■ **What this task involves**
Give back exactly the lines from the one that holds "[00:00:02.40]" through the final line of the data; omit the pictures and add nothing.

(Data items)
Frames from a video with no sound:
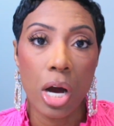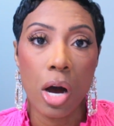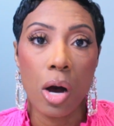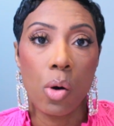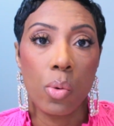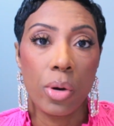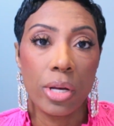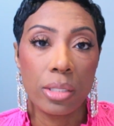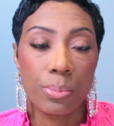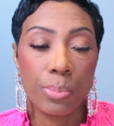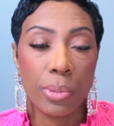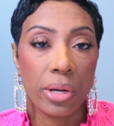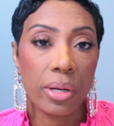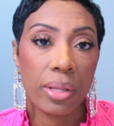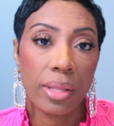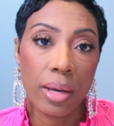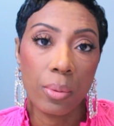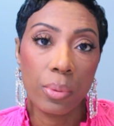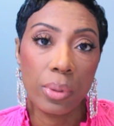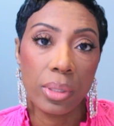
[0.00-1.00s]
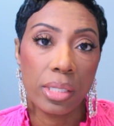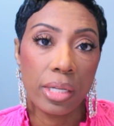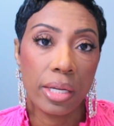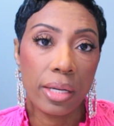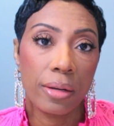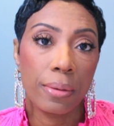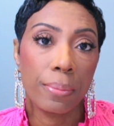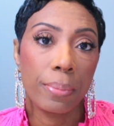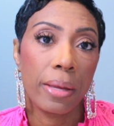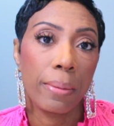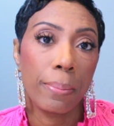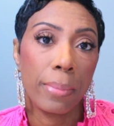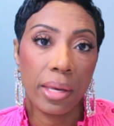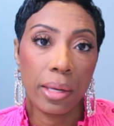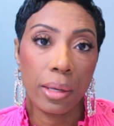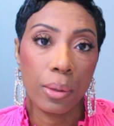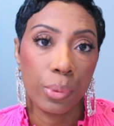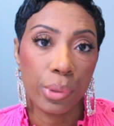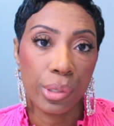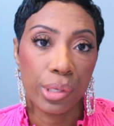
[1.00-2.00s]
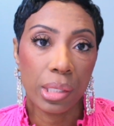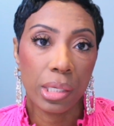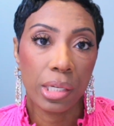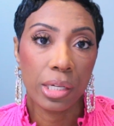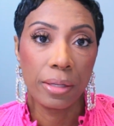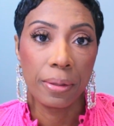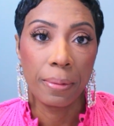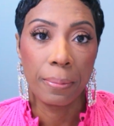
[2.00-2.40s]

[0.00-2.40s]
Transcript: always pair that with denim and make it work.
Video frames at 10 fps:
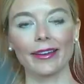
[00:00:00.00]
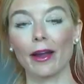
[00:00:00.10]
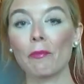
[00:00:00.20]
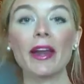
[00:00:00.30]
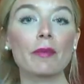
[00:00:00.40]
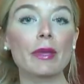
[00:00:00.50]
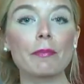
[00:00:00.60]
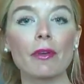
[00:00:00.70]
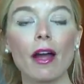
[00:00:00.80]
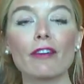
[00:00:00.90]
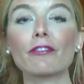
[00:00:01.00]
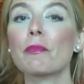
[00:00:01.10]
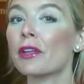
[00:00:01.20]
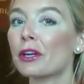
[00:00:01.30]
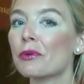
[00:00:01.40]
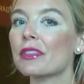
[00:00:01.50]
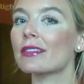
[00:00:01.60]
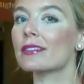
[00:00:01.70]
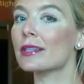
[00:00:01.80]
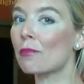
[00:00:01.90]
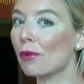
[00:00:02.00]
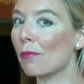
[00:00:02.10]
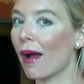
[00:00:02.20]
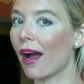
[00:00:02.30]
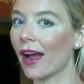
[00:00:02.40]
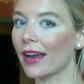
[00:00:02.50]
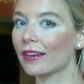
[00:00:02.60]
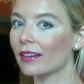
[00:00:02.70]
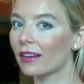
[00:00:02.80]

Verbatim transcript: Now, many people are familiar with the symbol pi,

■ **Output of the exercise**
[00:00:02.40]
[00:00:02.50]
[00:00:02.60]
[00:00:02.70]
[00:00:02.80]

Verbatim transcript: Now, many people are familiar with the symbol pi,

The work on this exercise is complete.